Your response should consist of the entire listing, transcribed exactly, with every image left out.

Given entries:
▬▬▬
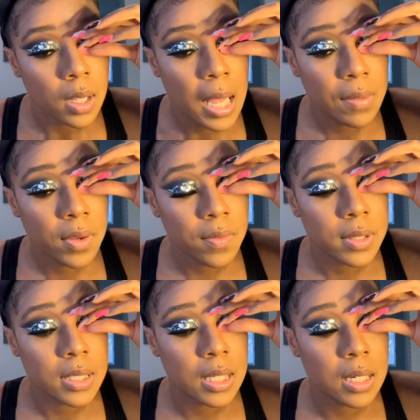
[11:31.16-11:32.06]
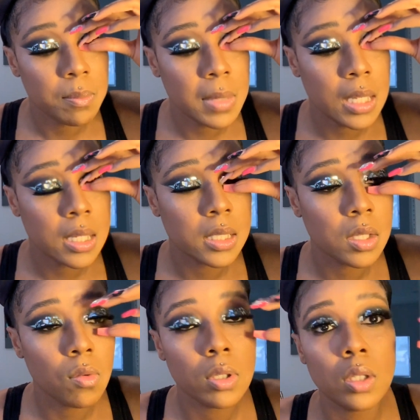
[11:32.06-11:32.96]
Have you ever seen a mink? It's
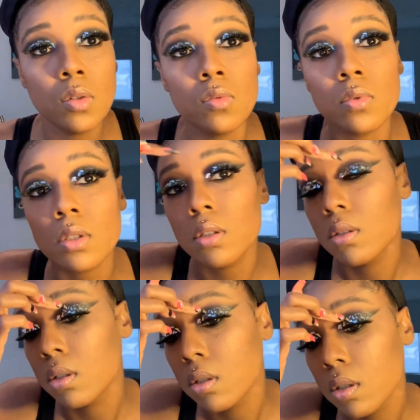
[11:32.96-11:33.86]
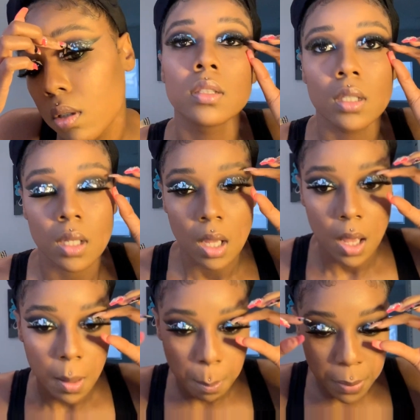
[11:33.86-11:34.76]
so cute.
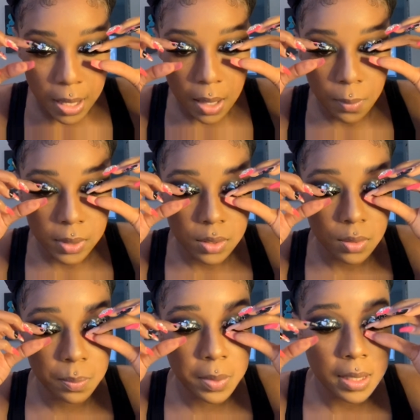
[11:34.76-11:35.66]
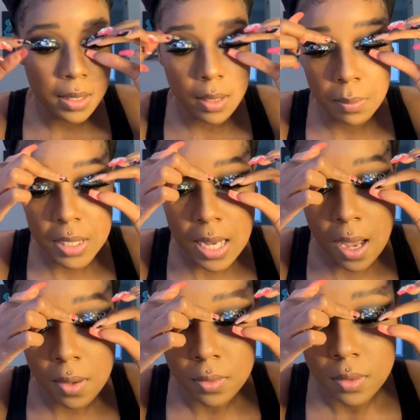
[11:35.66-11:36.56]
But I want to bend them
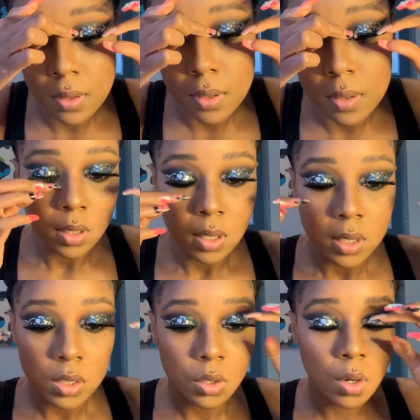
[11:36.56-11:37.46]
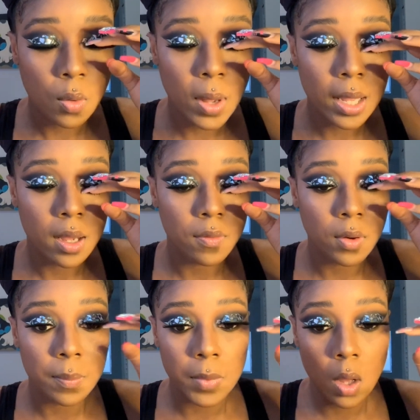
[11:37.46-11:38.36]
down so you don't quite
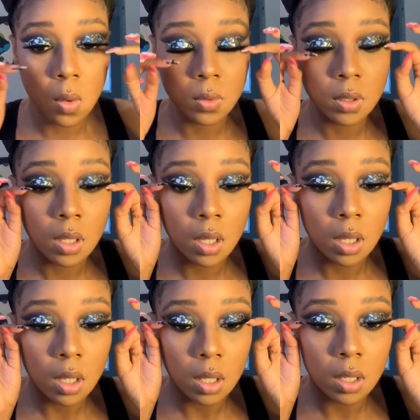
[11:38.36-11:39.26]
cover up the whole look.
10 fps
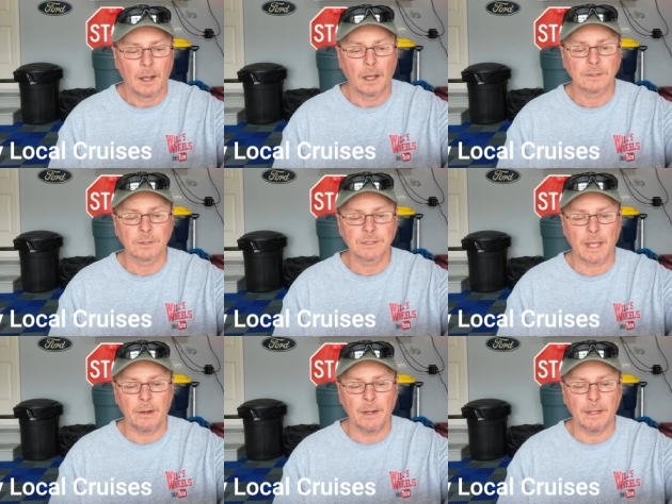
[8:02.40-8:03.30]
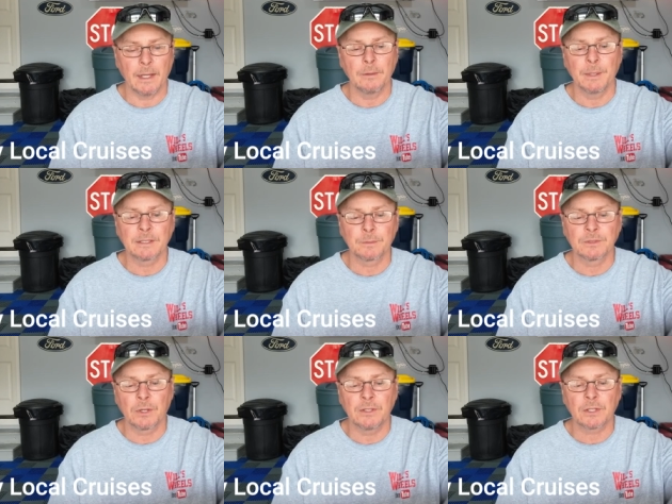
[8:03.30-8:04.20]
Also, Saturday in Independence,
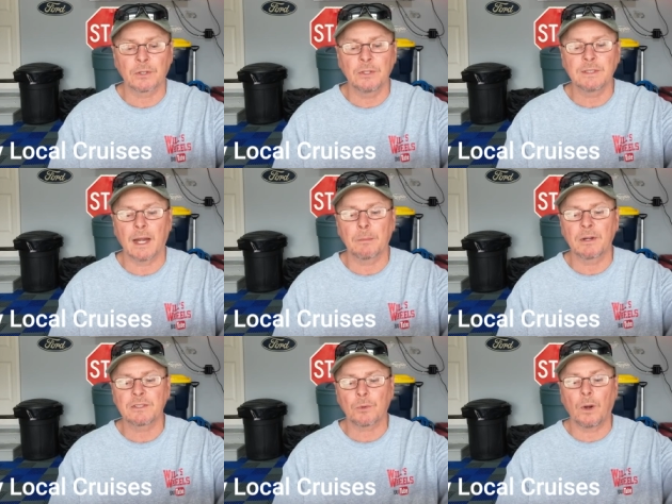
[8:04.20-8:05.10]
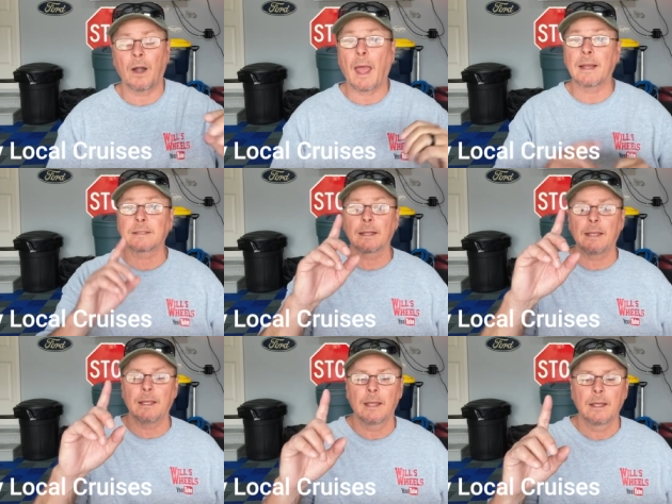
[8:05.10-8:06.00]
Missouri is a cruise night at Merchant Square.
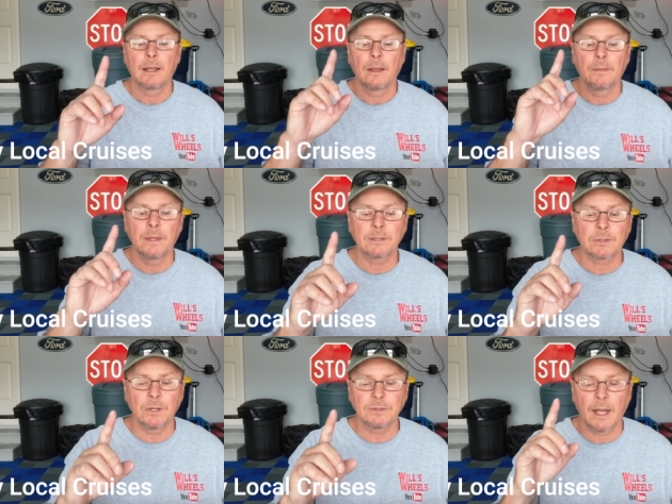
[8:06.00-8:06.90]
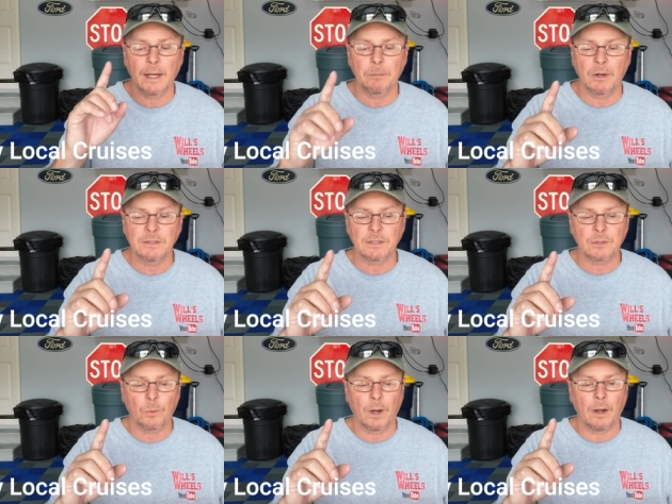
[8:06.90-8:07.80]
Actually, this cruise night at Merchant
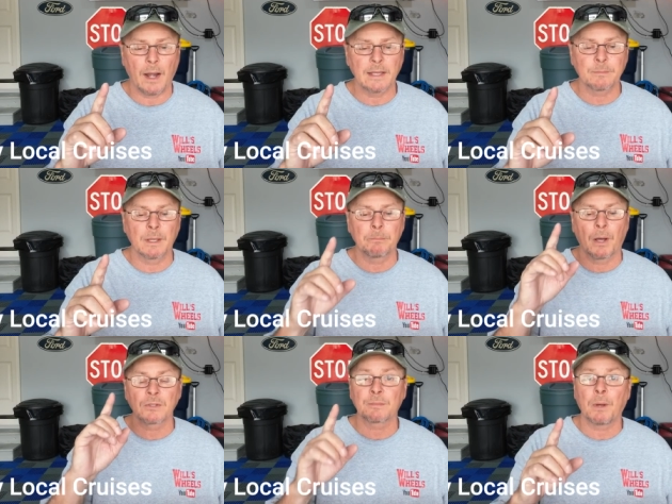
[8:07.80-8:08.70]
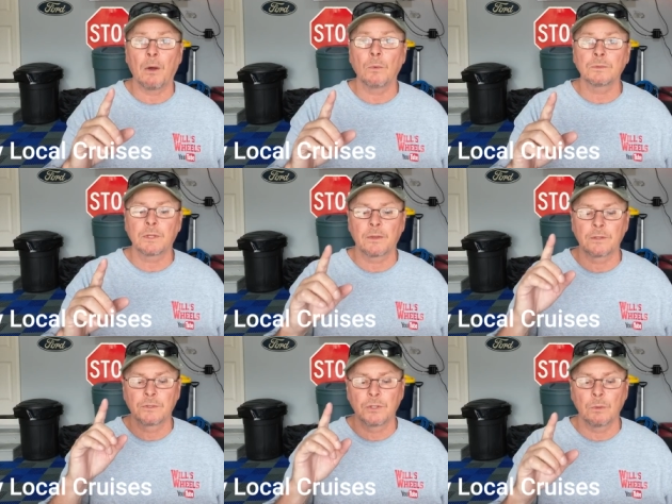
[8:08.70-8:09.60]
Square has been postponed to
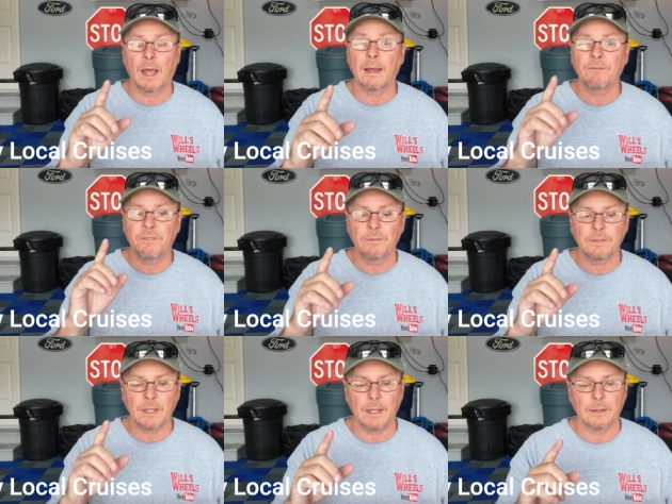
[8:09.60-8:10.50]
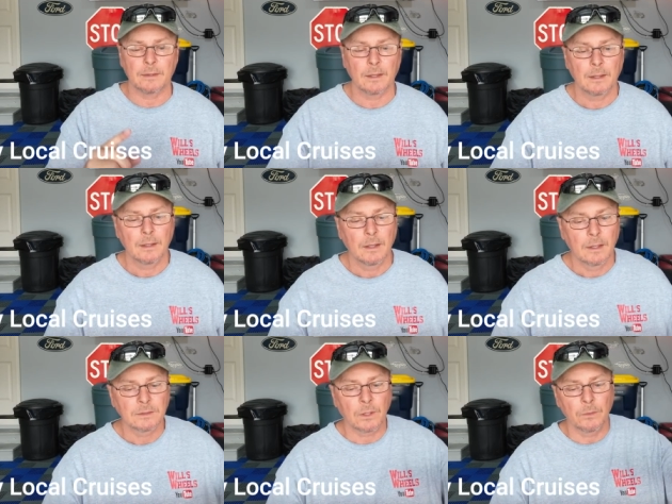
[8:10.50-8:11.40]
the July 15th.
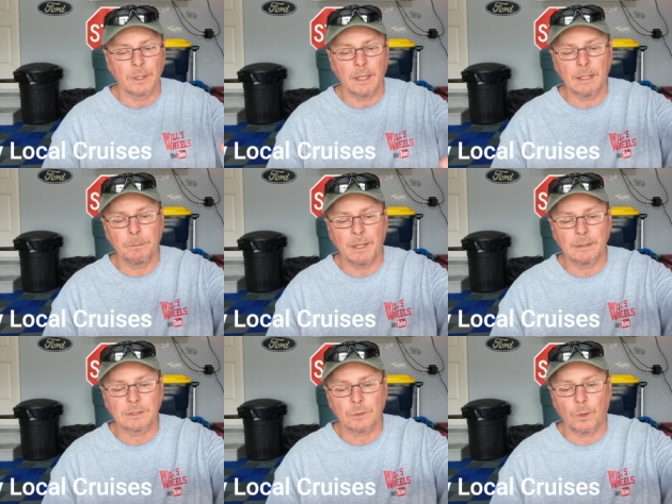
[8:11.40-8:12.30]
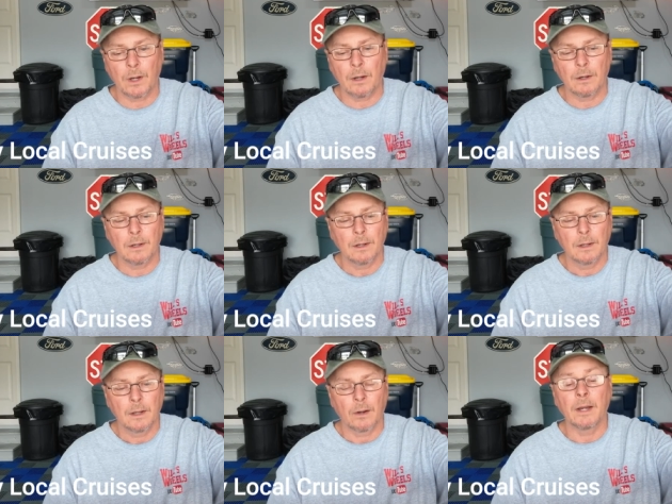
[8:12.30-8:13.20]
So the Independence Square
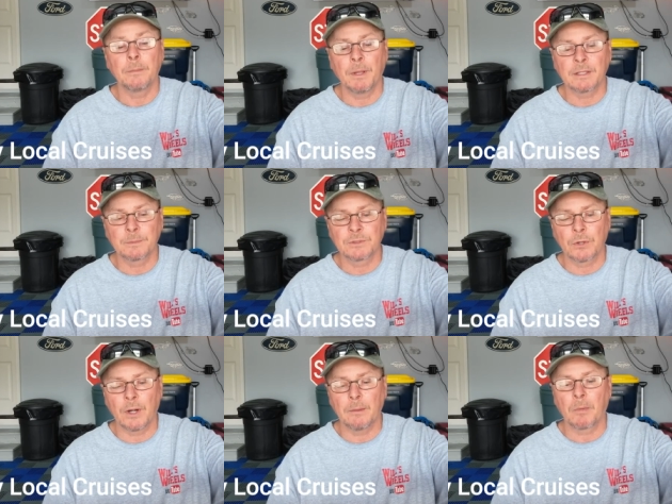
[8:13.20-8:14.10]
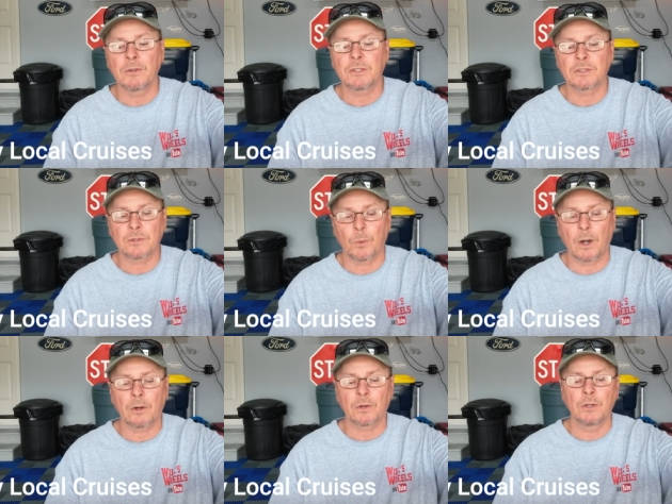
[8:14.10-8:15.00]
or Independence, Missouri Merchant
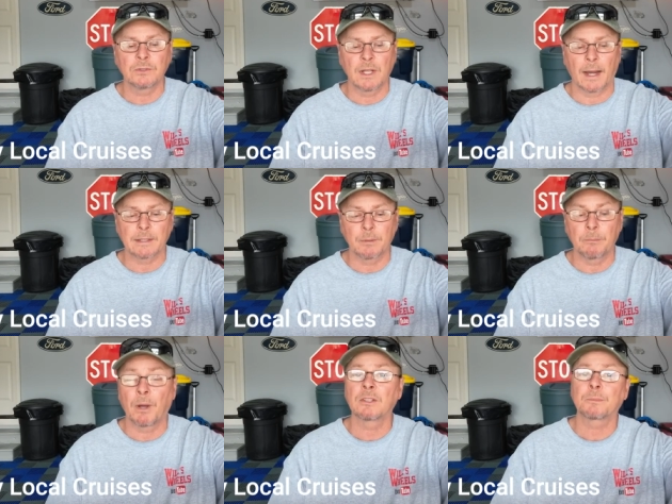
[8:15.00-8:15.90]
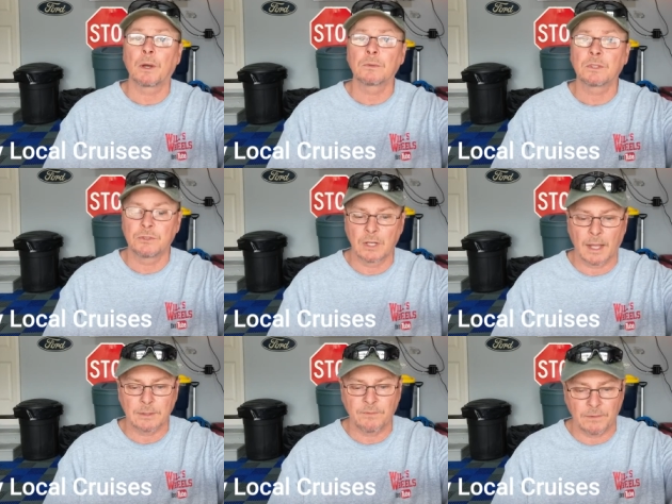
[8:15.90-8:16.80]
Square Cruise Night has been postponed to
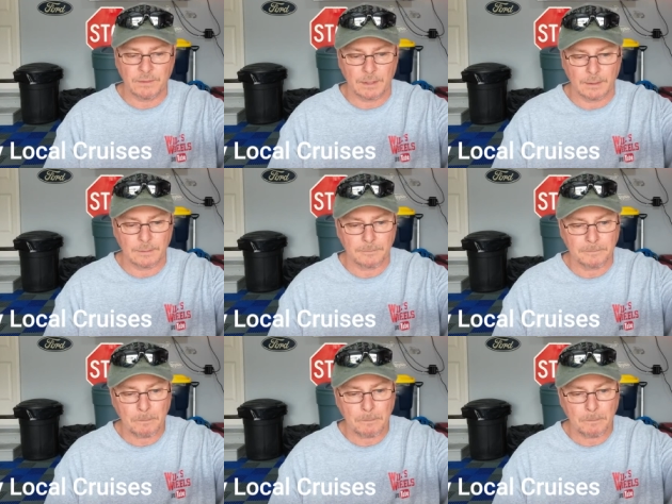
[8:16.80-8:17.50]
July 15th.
▬▬▬
Problem solution:
[11:31.16-11:32.06]
[11:32.06-11:32.96]
Have you ever seen a mink? It's
[11:32.96-11:33.86]
[11:33.86-11:34.76]
so cute.
[11:34.76-11:35.66]
[11:35.66-11:36.56]
But I want to bend them
[11:36.56-11:37.46]
[11:37.46-11:38.36]
down so you don't quite
[11:38.36-11:39.26]
cover up the whole look.
10 fps
[8:02.40-8:03.30]
[8:03.30-8:04.20]
Also, Saturday in Independence,
[8:04.20-8:05.10]
[8:05.10-8:06.00]
Missouri is a cruise night at Merchant Square.
[8:06.00-8:06.90]
[8:06.90-8:07.80]
Actually, this cruise night at Merchant
[8:07.80-8:08.70]
[8:08.70-8:09.60]
Square has been postponed to
[8:09.60-8:10.50]
[8:10.50-8:11.40]
the July 15th.
[8:11.40-8:12.30]
[8:12.30-8:13.20]
So the Independence Square
[8:13.20-8:14.10]
[8:14.10-8:15.00]
or Independence, Missouri Merchant
[8:15.00-8:15.90]
[8:15.90-8:16.80]
Square Cruise Night has been postponed to
[8:16.80-8:17.50]
July 15th.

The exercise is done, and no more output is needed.